:: DATA TO EXAMINE ::
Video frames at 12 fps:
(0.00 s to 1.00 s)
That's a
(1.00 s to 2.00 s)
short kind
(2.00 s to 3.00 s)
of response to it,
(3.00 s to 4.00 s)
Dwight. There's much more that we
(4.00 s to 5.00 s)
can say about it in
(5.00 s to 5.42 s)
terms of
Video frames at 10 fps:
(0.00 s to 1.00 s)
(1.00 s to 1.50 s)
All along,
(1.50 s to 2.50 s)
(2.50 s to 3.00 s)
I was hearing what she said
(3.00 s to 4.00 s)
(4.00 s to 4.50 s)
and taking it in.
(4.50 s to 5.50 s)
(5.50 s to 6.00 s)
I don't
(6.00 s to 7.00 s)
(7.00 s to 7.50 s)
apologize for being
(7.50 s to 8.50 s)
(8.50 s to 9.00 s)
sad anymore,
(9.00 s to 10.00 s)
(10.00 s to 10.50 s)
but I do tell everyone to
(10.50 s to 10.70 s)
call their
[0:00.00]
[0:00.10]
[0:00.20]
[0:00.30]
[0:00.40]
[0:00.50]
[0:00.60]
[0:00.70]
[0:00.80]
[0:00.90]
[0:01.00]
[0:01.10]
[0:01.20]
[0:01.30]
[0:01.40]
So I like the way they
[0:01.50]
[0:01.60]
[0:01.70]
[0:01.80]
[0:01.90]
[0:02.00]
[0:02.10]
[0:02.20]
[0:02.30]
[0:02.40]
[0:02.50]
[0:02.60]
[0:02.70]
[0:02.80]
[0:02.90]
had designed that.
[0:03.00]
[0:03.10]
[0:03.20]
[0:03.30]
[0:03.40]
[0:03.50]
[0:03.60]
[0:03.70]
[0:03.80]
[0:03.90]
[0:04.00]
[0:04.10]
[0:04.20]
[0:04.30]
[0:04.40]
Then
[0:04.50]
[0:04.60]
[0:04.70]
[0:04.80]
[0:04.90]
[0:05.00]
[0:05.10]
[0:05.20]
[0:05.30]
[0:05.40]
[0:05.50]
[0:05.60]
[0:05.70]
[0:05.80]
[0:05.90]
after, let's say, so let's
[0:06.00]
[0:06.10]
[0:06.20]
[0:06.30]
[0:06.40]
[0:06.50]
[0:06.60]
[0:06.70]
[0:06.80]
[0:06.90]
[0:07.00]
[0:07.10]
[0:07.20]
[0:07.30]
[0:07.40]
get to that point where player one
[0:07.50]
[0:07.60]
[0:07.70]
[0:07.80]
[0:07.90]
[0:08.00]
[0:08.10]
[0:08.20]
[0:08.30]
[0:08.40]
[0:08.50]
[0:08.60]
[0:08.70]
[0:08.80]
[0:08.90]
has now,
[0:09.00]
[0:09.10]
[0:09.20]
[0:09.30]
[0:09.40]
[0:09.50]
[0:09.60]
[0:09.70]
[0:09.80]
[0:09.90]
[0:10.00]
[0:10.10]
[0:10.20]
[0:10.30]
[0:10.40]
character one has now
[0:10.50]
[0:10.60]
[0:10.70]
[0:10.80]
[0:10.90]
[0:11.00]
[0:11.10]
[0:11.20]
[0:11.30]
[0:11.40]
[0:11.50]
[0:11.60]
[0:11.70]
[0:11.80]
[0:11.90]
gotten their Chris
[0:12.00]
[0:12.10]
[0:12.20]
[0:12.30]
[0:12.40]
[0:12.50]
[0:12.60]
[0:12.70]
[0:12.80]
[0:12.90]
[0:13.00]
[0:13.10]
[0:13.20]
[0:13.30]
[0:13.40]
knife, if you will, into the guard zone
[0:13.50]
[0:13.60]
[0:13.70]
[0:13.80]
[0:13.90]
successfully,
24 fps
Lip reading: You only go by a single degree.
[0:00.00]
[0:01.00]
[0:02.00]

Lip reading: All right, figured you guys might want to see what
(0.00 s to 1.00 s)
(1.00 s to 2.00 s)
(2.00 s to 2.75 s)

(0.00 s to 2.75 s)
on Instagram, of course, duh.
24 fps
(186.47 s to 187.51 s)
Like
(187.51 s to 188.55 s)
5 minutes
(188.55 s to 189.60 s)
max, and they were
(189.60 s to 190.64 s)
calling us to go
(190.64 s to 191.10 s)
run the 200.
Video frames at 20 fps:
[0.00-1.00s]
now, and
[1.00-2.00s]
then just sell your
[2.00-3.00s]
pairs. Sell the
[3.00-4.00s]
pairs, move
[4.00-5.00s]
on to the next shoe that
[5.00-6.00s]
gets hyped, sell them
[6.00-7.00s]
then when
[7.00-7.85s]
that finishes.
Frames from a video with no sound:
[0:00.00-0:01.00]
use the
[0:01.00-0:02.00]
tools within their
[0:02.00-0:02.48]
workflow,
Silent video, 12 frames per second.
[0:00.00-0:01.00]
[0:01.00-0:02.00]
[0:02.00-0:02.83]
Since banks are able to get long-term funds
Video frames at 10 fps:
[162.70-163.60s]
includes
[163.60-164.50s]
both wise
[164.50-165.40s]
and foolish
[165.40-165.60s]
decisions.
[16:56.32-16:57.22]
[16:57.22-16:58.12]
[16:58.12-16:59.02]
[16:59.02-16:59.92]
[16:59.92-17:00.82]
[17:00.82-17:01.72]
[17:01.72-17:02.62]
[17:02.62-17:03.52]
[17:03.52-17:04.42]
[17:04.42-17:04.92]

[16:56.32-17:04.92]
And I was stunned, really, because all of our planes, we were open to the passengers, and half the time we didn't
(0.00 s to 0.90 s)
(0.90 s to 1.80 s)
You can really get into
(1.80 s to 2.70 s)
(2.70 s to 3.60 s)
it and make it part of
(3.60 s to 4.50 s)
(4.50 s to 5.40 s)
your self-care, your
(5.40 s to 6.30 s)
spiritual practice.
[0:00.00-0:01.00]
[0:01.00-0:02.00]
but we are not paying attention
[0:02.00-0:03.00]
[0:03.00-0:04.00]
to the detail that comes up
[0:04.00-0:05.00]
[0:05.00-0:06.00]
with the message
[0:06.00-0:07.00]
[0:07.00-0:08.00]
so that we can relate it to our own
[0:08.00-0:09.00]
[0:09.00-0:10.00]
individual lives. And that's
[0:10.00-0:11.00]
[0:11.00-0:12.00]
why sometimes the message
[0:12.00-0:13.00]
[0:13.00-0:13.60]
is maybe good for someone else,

:: REQUIRED ACTION ::
Quote all the records. Keep every word exact.

:: TASK OUTPUT ::
Video frames at 12 fps:
(0.00 s to 1.00 s)
That's a
(1.00 s to 2.00 s)
short kind
(2.00 s to 3.00 s)
of response to it,
(3.00 s to 4.00 s)
Dwight. There's much more that we
(4.00 s to 5.00 s)
can say about it in
(5.00 s to 5.42 s)
terms of
Video frames at 10 fps:
(0.00 s to 1.00 s)
(1.00 s to 1.50 s)
All along,
(1.50 s to 2.50 s)
(2.50 s to 3.00 s)
I was hearing what she said
(3.00 s to 4.00 s)
(4.00 s to 4.50 s)
and taking it in.
(4.50 s to 5.50 s)
(5.50 s to 6.00 s)
I don't
(6.00 s to 7.00 s)
(7.00 s to 7.50 s)
apologize for being
(7.50 s to 8.50 s)
(8.50 s to 9.00 s)
sad anymore,
(9.00 s to 10.00 s)
(10.00 s to 10.50 s)
but I do tell everyone to
(10.50 s to 10.70 s)
call their
[0:00.00]
[0:00.10]
[0:00.20]
[0:00.30]
[0:00.40]
[0:00.50]
[0:00.60]
[0:00.70]
[0:00.80]
[0:00.90]
[0:01.00]
[0:01.10]
[0:01.20]
[0:01.30]
[0:01.40]
So I like the way they
[0:01.50]
[0:01.60]
[0:01.70]
[0:01.80]
[0:01.90]
[0:02.00]
[0:02.10]
[0:02.20]
[0:02.30]
[0:02.40]
[0:02.50]
[0:02.60]
[0:02.70]
[0:02.80]
[0:02.90]
had designed that.
[0:03.00]
[0:03.10]
[0:03.20]
[0:03.30]
[0:03.40]
[0:03.50]
[0:03.60]
[0:03.70]
[0:03.80]
[0:03.90]
[0:04.00]
[0:04.10]
[0:04.20]
[0:04.30]
[0:04.40]
Then
[0:04.50]
[0:04.60]
[0:04.70]
[0:04.80]
[0:04.90]
[0:05.00]
[0:05.10]
[0:05.20]
[0:05.30]
[0:05.40]
[0:05.50]
[0:05.60]
[0:05.70]
[0:05.80]
[0:05.90]
after, let's say, so let's
[0:06.00]
[0:06.10]
[0:06.20]
[0:06.30]
[0:06.40]
[0:06.50]
[0:06.60]
[0:06.70]
[0:06.80]
[0:06.90]
[0:07.00]
[0:07.10]
[0:07.20]
[0:07.30]
[0:07.40]
get to that point where player one
[0:07.50]
[0:07.60]
[0:07.70]
[0:07.80]
[0:07.90]
[0:08.00]
[0:08.10]
[0:08.20]
[0:08.30]
[0:08.40]
[0:08.50]
[0:08.60]
[0:08.70]
[0:08.80]
[0:08.90]
has now,
[0:09.00]
[0:09.10]
[0:09.20]
[0:09.30]
[0:09.40]
[0:09.50]
[0:09.60]
[0:09.70]
[0:09.80]
[0:09.90]
[0:10.00]
[0:10.10]
[0:10.20]
[0:10.30]
[0:10.40]
character one has now
[0:10.50]
[0:10.60]
[0:10.70]
[0:10.80]
[0:10.90]
[0:11.00]
[0:11.10]
[0:11.20]
[0:11.30]
[0:11.40]
[0:11.50]
[0:11.60]
[0:11.70]
[0:11.80]
[0:11.90]
gotten their Chris
[0:12.00]
[0:12.10]
[0:12.20]
[0:12.30]
[0:12.40]
[0:12.50]
[0:12.60]
[0:12.70]
[0:12.80]
[0:12.90]
[0:13.00]
[0:13.10]
[0:13.20]
[0:13.30]
[0:13.40]
knife, if you will, into the guard zone
[0:13.50]
[0:13.60]
[0:13.70]
[0:13.80]
[0:13.90]
successfully,
24 fps
Lip reading: You only go by a single degree.
[0:00.00]
[0:01.00]
[0:02.00]

Lip reading: All right, figured you guys might want to see what
(0.00 s to 1.00 s)
(1.00 s to 2.00 s)
(2.00 s to 2.75 s)

(0.00 s to 2.75 s)
on Instagram, of course, duh.
24 fps
(186.47 s to 187.51 s)
Like
(187.51 s to 188.55 s)
5 minutes
(188.55 s to 189.60 s)
max, and they were
(189.60 s to 190.64 s)
calling us to go
(190.64 s to 191.10 s)
run the 200.
Video frames at 20 fps:
[0.00-1.00s]
now, and
[1.00-2.00s]
then just sell your
[2.00-3.00s]
pairs. Sell the
[3.00-4.00s]
pairs, move
[4.00-5.00s]
on to the next shoe that
[5.00-6.00s]
gets hyped, sell them
[6.00-7.00s]
then when
[7.00-7.85s]
that finishes.
Frames from a video with no sound:
[0:00.00-0:01.00]
use the
[0:01.00-0:02.00]
tools within their
[0:02.00-0:02.48]
workflow,
Silent video, 12 frames per second.
[0:00.00-0:01.00]
[0:01.00-0:02.00]
[0:02.00-0:02.83]
Since banks are able to get long-term funds
Video frames at 10 fps:
[162.70-163.60s]
includes
[163.60-164.50s]
both wise
[164.50-165.40s]
and foolish
[165.40-165.60s]
decisions.
[16:56.32-16:57.22]
[16:57.22-16:58.12]
[16:58.12-16:59.02]
[16:59.02-16:59.92]
[16:59.92-17:00.82]
[17:00.82-17:01.72]
[17:01.72-17:02.62]
[17:02.62-17:03.52]
[17:03.52-17:04.42]
[17:04.42-17:04.92]

[16:56.32-17:04.92]
And I was stunned, really, because all of our planes, we were open to the passengers, and half the time we didn't
(0.00 s to 0.90 s)
(0.90 s to 1.80 s)
You can really get into
(1.80 s to 2.70 s)
(2.70 s to 3.60 s)
it and make it part of
(3.60 s to 4.50 s)
(4.50 s to 5.40 s)
your self-care, your
(5.40 s to 6.30 s)
spiritual practice.
[0:00.00-0:01.00]
[0:01.00-0:02.00]
but we are not paying attention
[0:02.00-0:03.00]
[0:03.00-0:04.00]
to the detail that comes up
[0:04.00-0:05.00]
[0:05.00-0:06.00]
with the message
[0:06.00-0:07.00]
[0:07.00-0:08.00]
so that we can relate it to our own
[0:08.00-0:09.00]
[0:09.00-0:10.00]
individual lives. And that's
[0:10.00-0:11.00]
[0:11.00-0:12.00]
why sometimes the message
[0:12.00-0:13.00]
[0:13.00-0:13.60]
is maybe good for someone else,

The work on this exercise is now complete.